Work item
Below are the records; reproduce all of them exactly but without any images.
------ Input for this task ------
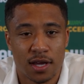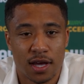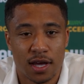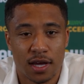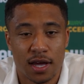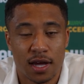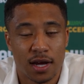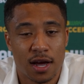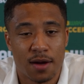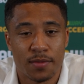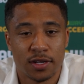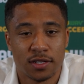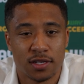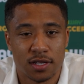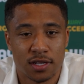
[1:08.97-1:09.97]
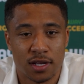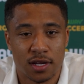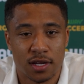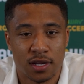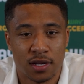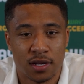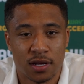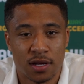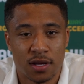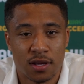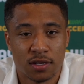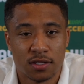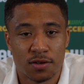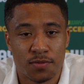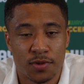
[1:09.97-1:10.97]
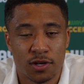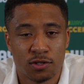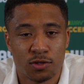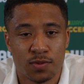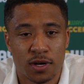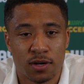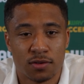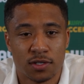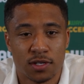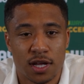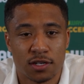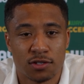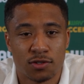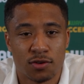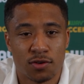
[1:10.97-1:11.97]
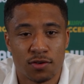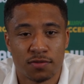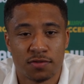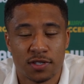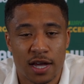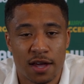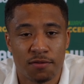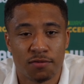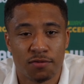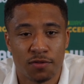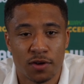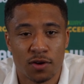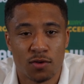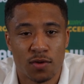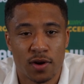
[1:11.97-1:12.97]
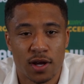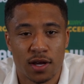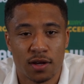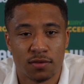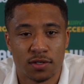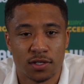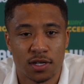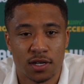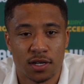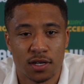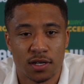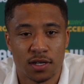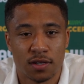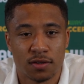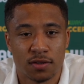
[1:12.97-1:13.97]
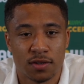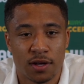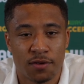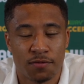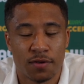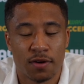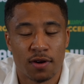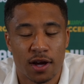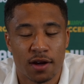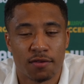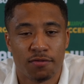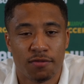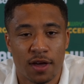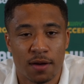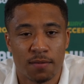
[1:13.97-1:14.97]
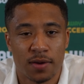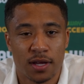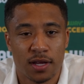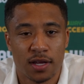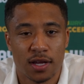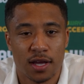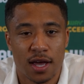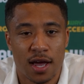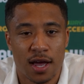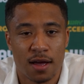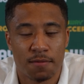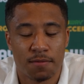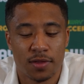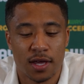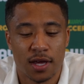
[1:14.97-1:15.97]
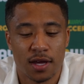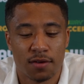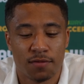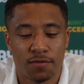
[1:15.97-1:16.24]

again coming to the to Middlesbrough, it was that sort of same feel where it was a it felt like a family um, there.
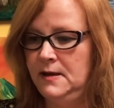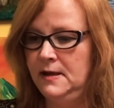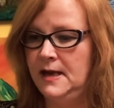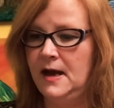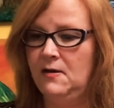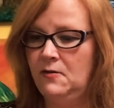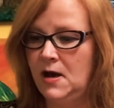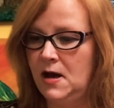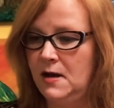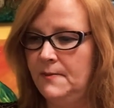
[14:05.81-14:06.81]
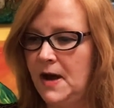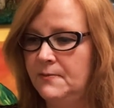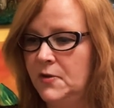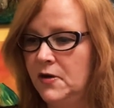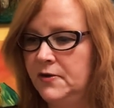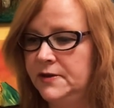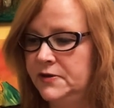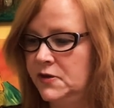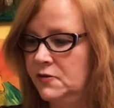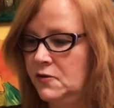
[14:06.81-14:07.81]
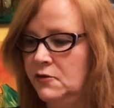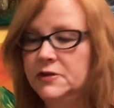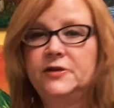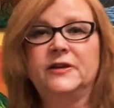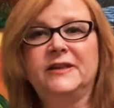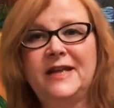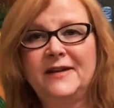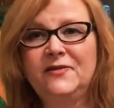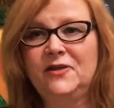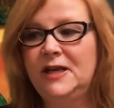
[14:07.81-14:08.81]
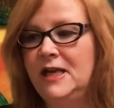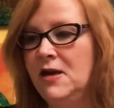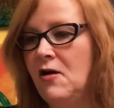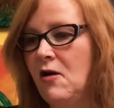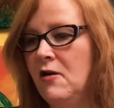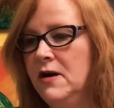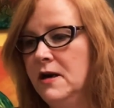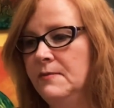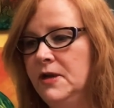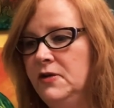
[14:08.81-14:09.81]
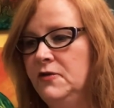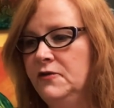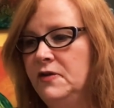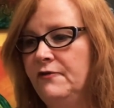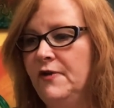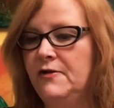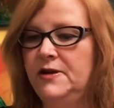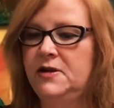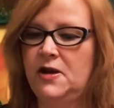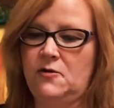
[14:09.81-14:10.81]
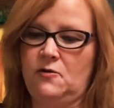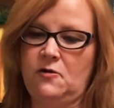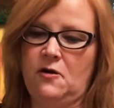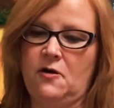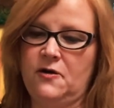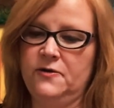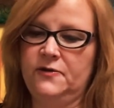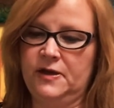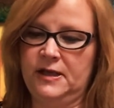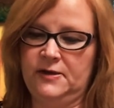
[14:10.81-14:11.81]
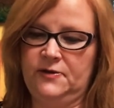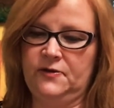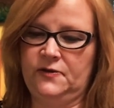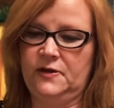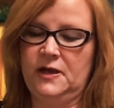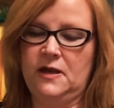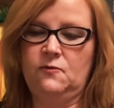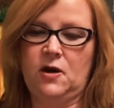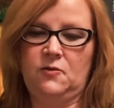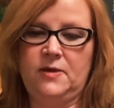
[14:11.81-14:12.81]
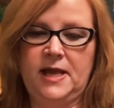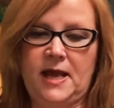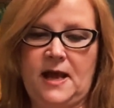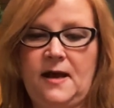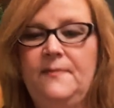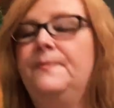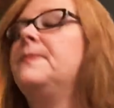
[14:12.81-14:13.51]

Now, I'm going to go to the Destiny card, and I'm going to use the Fairy Tarot cards, and let's just see, what do we have?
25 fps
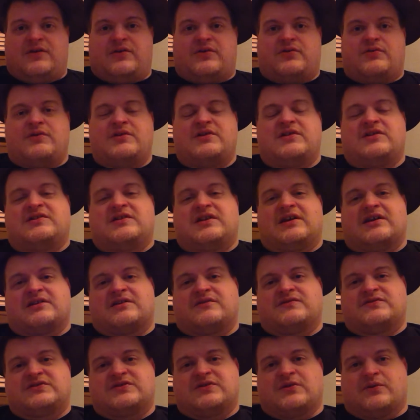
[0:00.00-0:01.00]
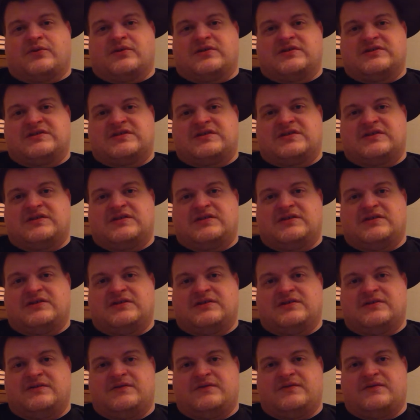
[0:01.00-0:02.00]
three detective stories
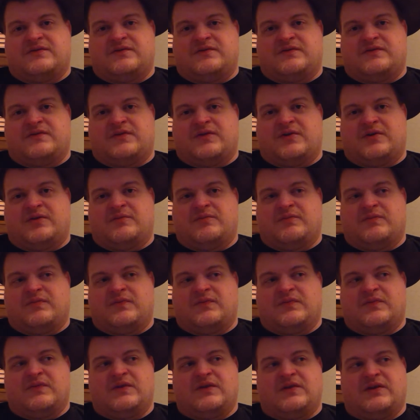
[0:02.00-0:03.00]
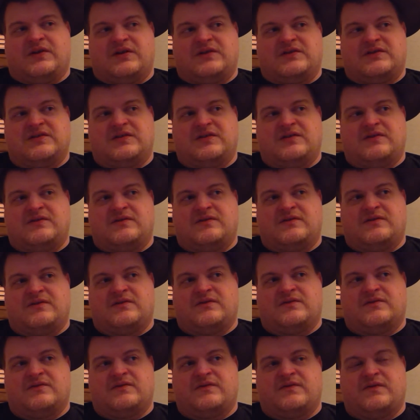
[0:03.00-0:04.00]
from the
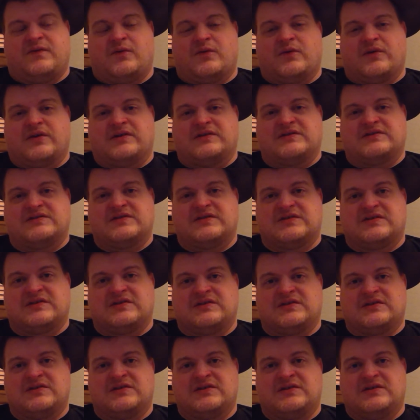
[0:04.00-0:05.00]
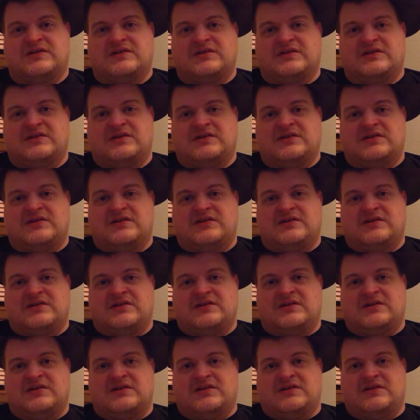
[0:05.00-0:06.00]
1940s
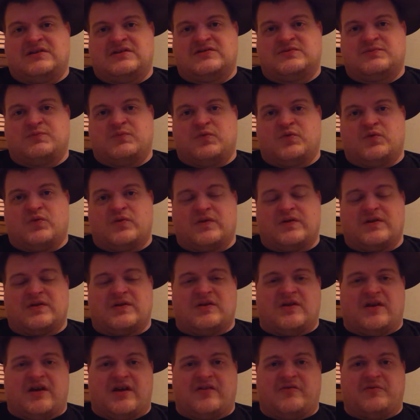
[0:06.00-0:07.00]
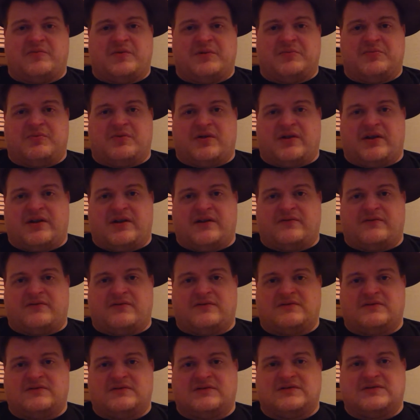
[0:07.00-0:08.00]
is more than a lot of people have.
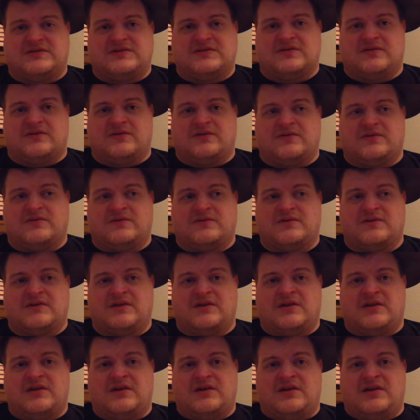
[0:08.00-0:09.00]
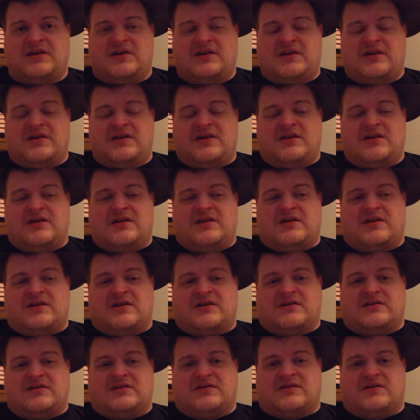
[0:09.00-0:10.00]
And so,
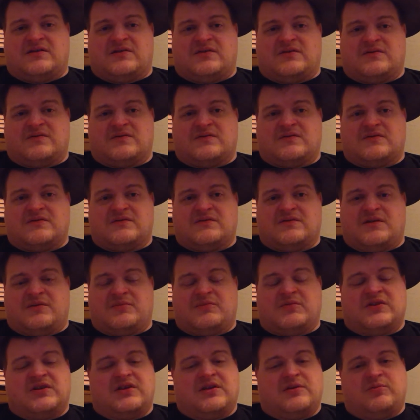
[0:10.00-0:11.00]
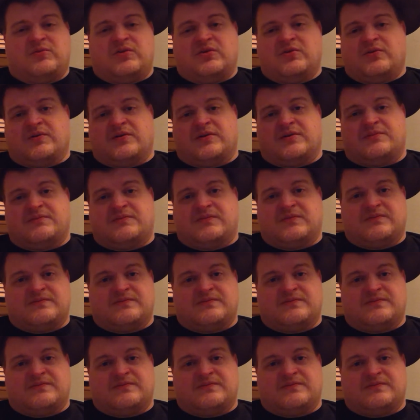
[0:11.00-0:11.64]
you know, I'm going to keep doing it.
------
Answer
[1:08.97-1:09.97]
[1:09.97-1:10.97]
[1:10.97-1:11.97]
[1:11.97-1:12.97]
[1:12.97-1:13.97]
[1:13.97-1:14.97]
[1:14.97-1:15.97]
[1:15.97-1:16.24]

again coming to the to Middlesbrough, it was that sort of same feel where it was a it felt like a family um, there.
[14:05.81-14:06.81]
[14:06.81-14:07.81]
[14:07.81-14:08.81]
[14:08.81-14:09.81]
[14:09.81-14:10.81]
[14:10.81-14:11.81]
[14:11.81-14:12.81]
[14:12.81-14:13.51]

Now, I'm going to go to the Destiny card, and I'm going to use the Fairy Tarot cards, and let's just see, what do we have?
25 fps
[0:00.00-0:01.00]
[0:01.00-0:02.00]
three detective stories
[0:02.00-0:03.00]
[0:03.00-0:04.00]
from the
[0:04.00-0:05.00]
[0:05.00-0:06.00]
1940s
[0:06.00-0:07.00]
[0:07.00-0:08.00]
is more than a lot of people have.
[0:08.00-0:09.00]
[0:09.00-0:10.00]
And so,
[0:10.00-0:11.00]
[0:11.00-0:11.64]
you know, I'm going to keep doing it.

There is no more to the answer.